Three weeks away from the Olympic trials, the 29-year-old will seek further reassurances in today’s Diamond League leg in Birmingham. A winter’s training at her base in Bath, plus a recent training camp in Tenerife, have been targeted at shining now but eventually starring in Rio.

Her event is deep in talent. Kaliese Spencer, her lone conqueror at Glasgow 2014, awaits this afternoon. Her emerging domestic rival Meghan Beesley lurks also. All will fear most Zuzana Hejnova who re-asserted her pre-eminence by capturing the world title in Beijing last summer.

When the then-Miss Child was ascending to the continental crown, the brilliant Czech hurdler was idle on the sidelines, wondering if she would be able to make up lost ground. It took time and patience for her renewal process to unfold. “What I saw from Zuzana last year was how much she changed over the season,” Doyle recounts. “Her first couple of races, she wasn’t that quick because she was coming back from injury. But then she won a race and I saw her confidence just rocket. She knew she was back and then she never got beaten again.”
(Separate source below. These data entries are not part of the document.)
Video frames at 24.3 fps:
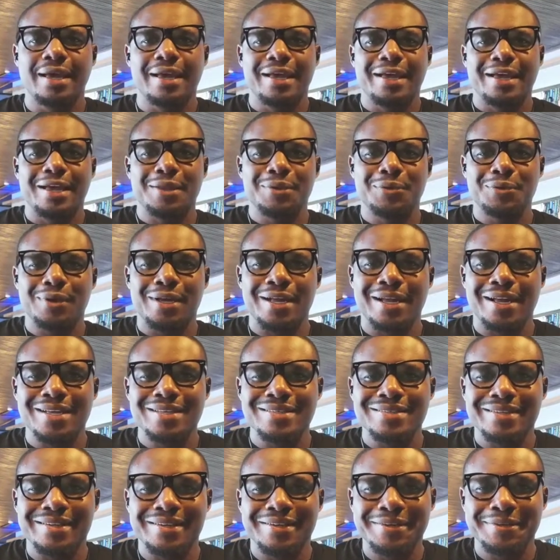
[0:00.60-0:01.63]
Hello
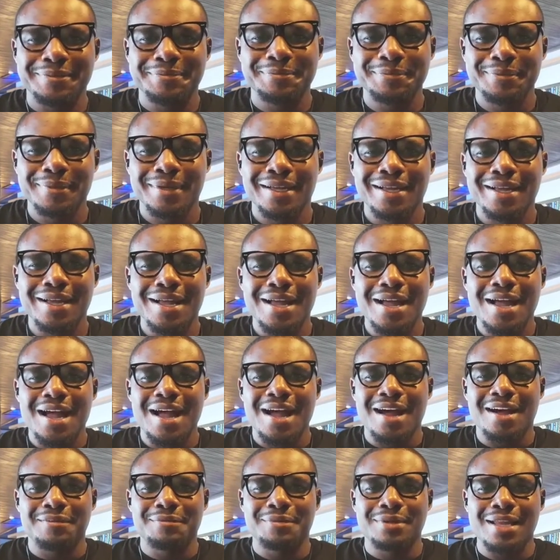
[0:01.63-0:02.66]
guys,
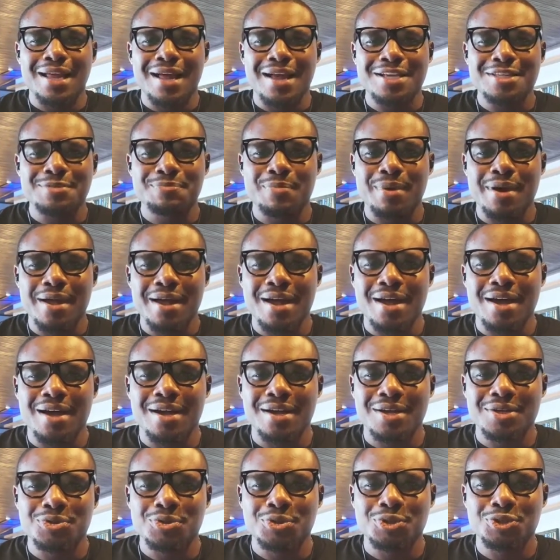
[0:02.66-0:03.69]
I've been asked by
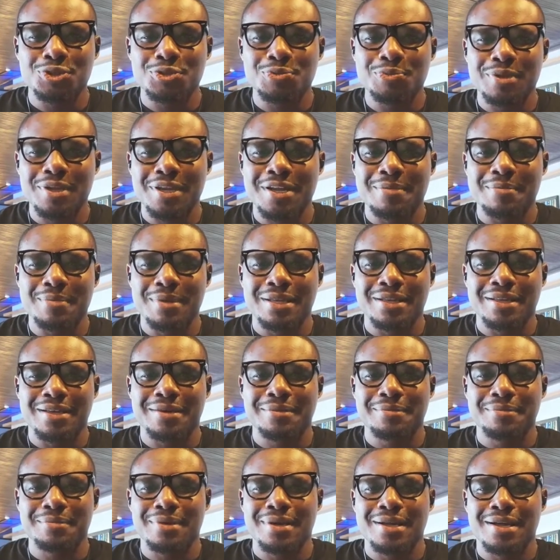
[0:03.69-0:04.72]
our social media
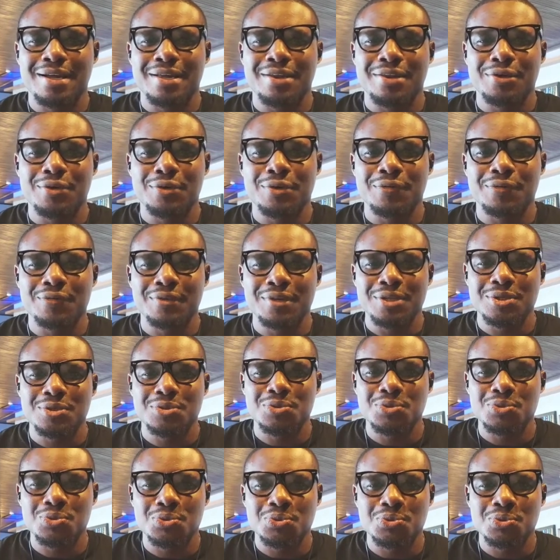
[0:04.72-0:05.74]
madam at the office
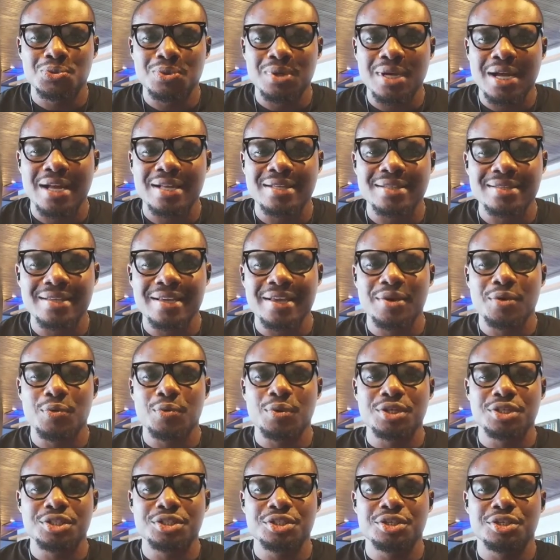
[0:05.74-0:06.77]
to answer a
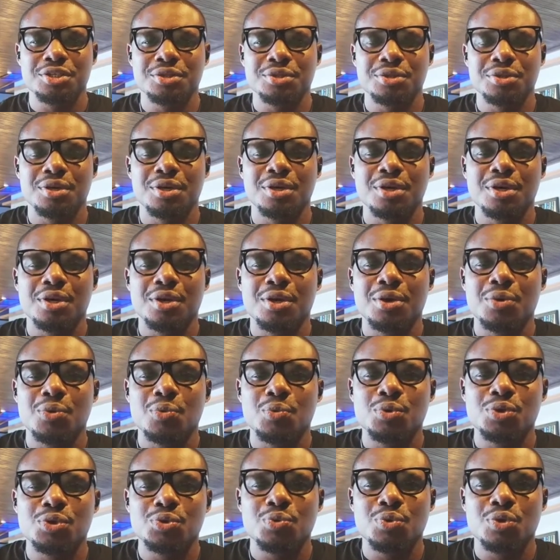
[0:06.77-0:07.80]
question
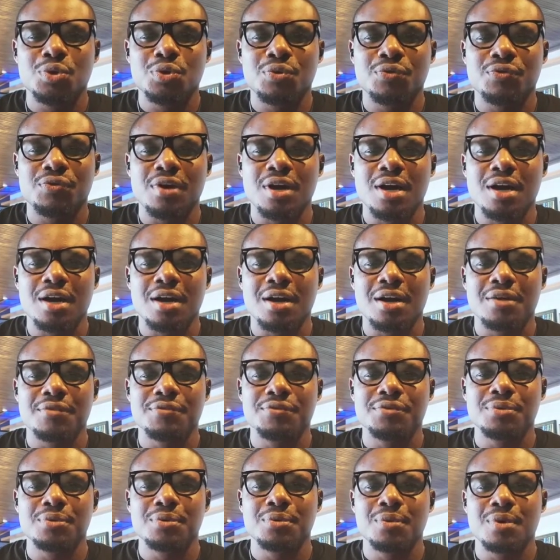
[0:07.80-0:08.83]
which one of our
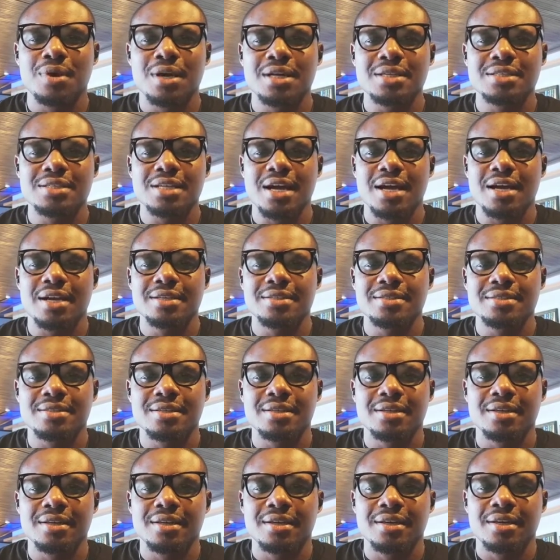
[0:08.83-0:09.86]
followers asked,
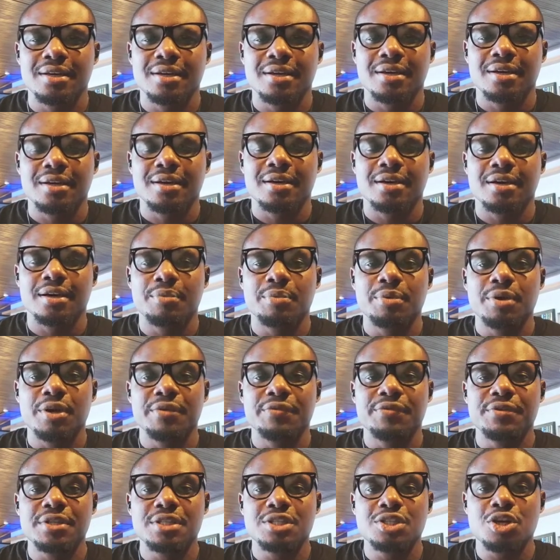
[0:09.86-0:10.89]

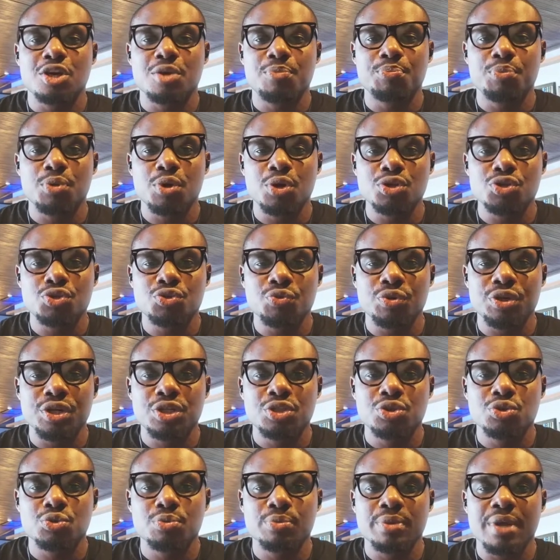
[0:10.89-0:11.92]
if it's compulsory
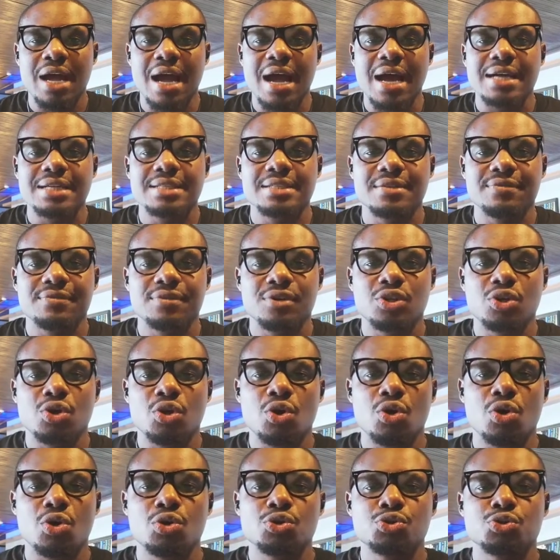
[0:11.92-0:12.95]
to be active on
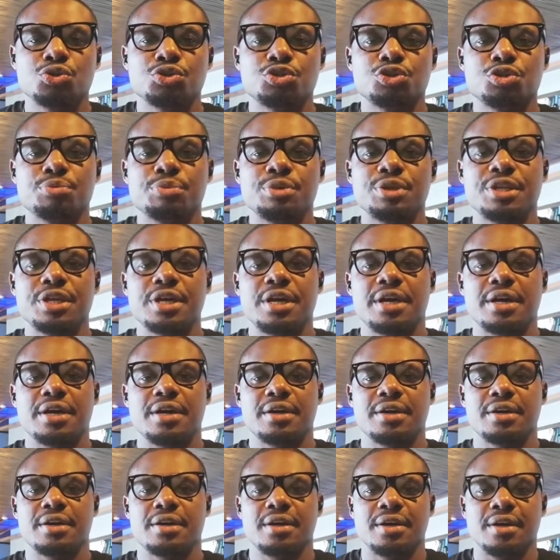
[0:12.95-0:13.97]
all social media
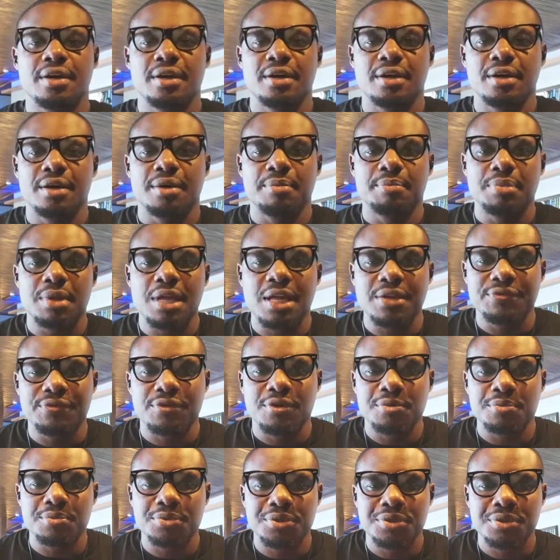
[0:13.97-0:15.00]

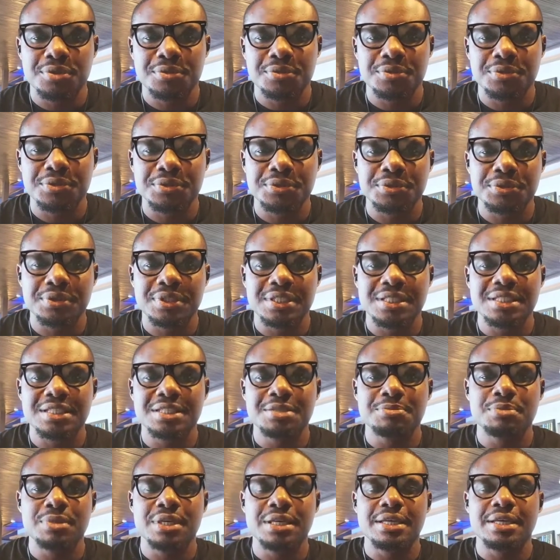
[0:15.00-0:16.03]
platforms. So this is
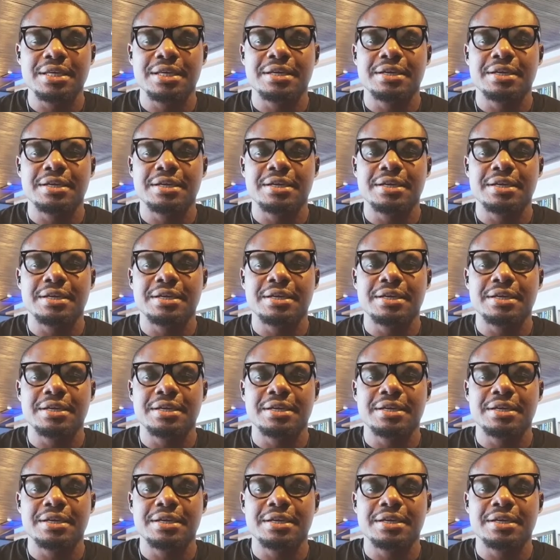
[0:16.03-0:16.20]
me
It has provided a model for the British champion to emulate. “Now I’m telling myself I should be like that. I should be confident. I know training’s gone well. I know I can step on the track knowing I can contend.”

In 2012, Doyle was an Olympic semi-finalist but ill-at-ease. The atmosphere was overwhelming, the pressure too much to bear. If efforts have been expended to ready her body for Rio, the mind too has been honed to ensure her second Games is glitch-free.
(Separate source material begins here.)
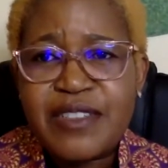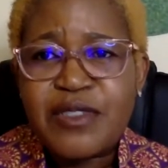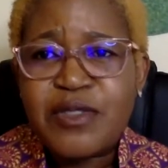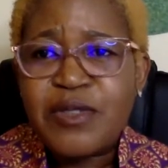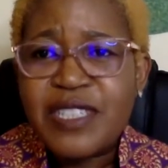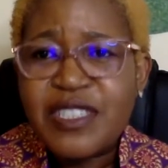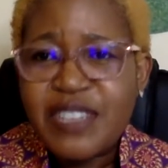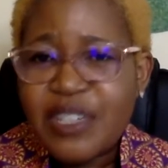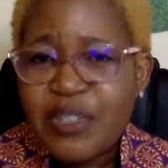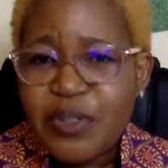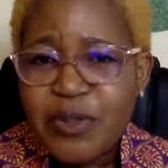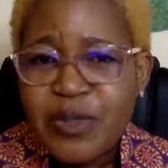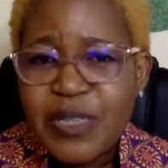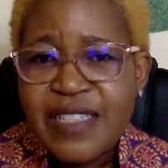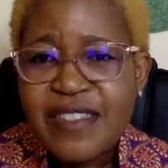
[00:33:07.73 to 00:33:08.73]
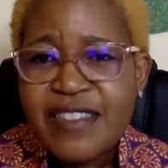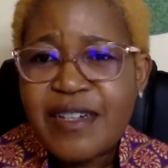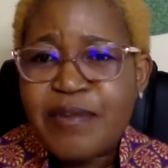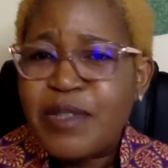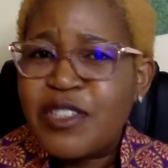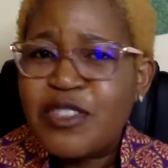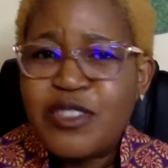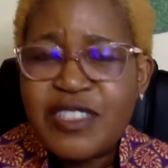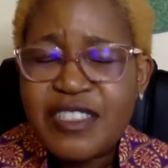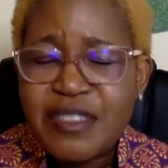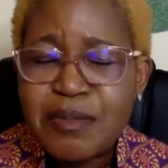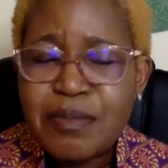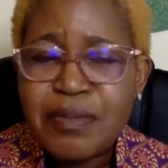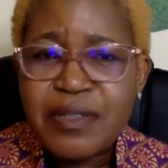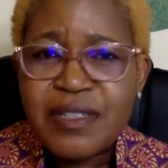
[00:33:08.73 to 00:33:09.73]
So when you're going somewhere, you need
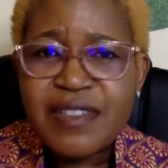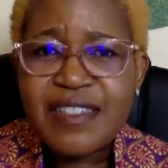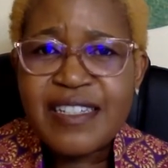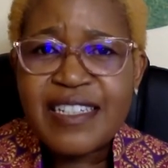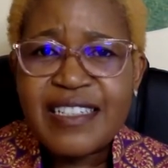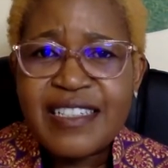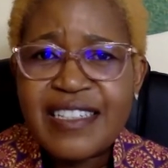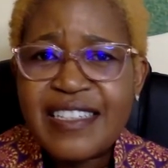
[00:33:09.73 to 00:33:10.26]
to present,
“I love athletics, I love training and I love competing. So I should really be enjoying these moments and savouring them. The big thing I’ll take from London 2012 is to remember why I do this and why I love it – and that it’s better if you’re having fun and enjoying the process.”

Elsewhere, Perri Shakes-Drayton, Doyle’s long-time former rival, races today for the first time since sustaining a horrific ankle injury in 2013, while Luke Caldwell will run for the UK in tonight’s European 10,000m Cup in Mersin with hopes of pressing his Olympic claims.